## [Assignment]
Every line below is to be set down again exactly; any image stays out.

::: The data

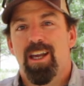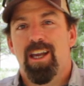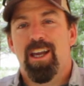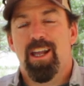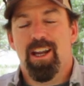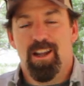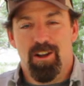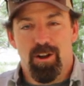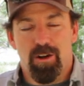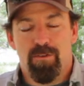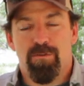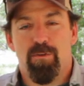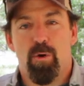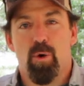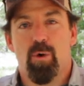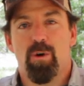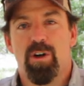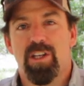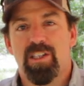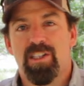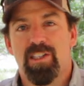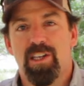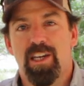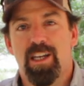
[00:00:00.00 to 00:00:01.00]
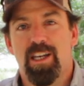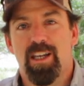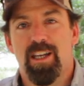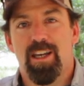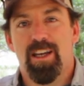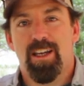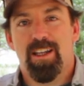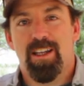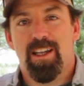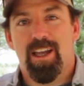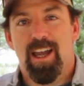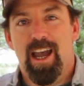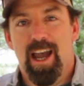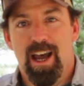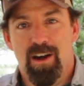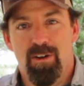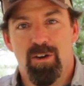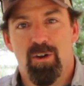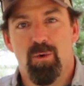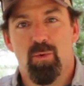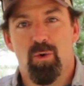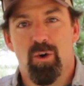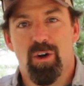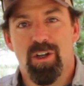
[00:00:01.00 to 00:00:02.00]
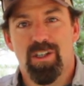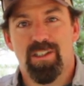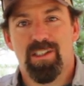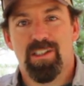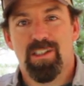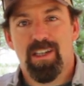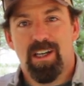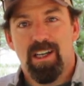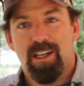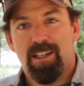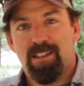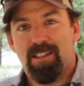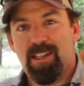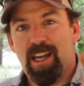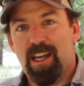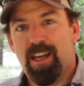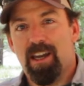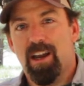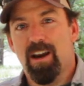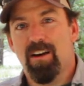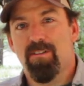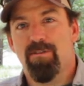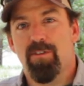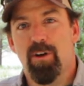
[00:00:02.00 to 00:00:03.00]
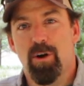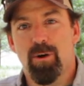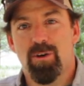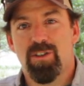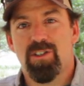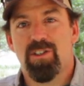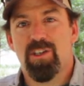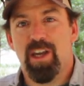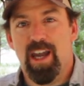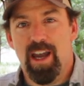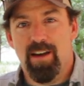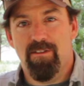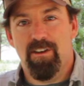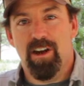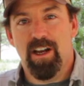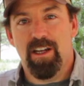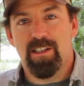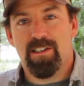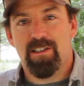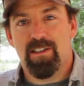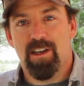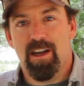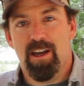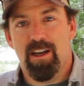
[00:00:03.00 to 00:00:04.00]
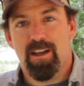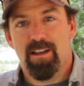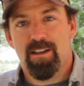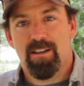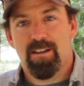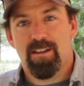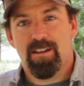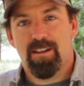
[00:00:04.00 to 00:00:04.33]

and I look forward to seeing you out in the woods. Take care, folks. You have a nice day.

::::::

## [Response below]
[00:00:00.00 to 00:00:01.00]
[00:00:01.00 to 00:00:02.00]
[00:00:02.00 to 00:00:03.00]
[00:00:03.00 to 00:00:04.00]
[00:00:04.00 to 00:00:04.33]

and I look forward to seeing you out in the woods. Take care, folks. You have a nice day.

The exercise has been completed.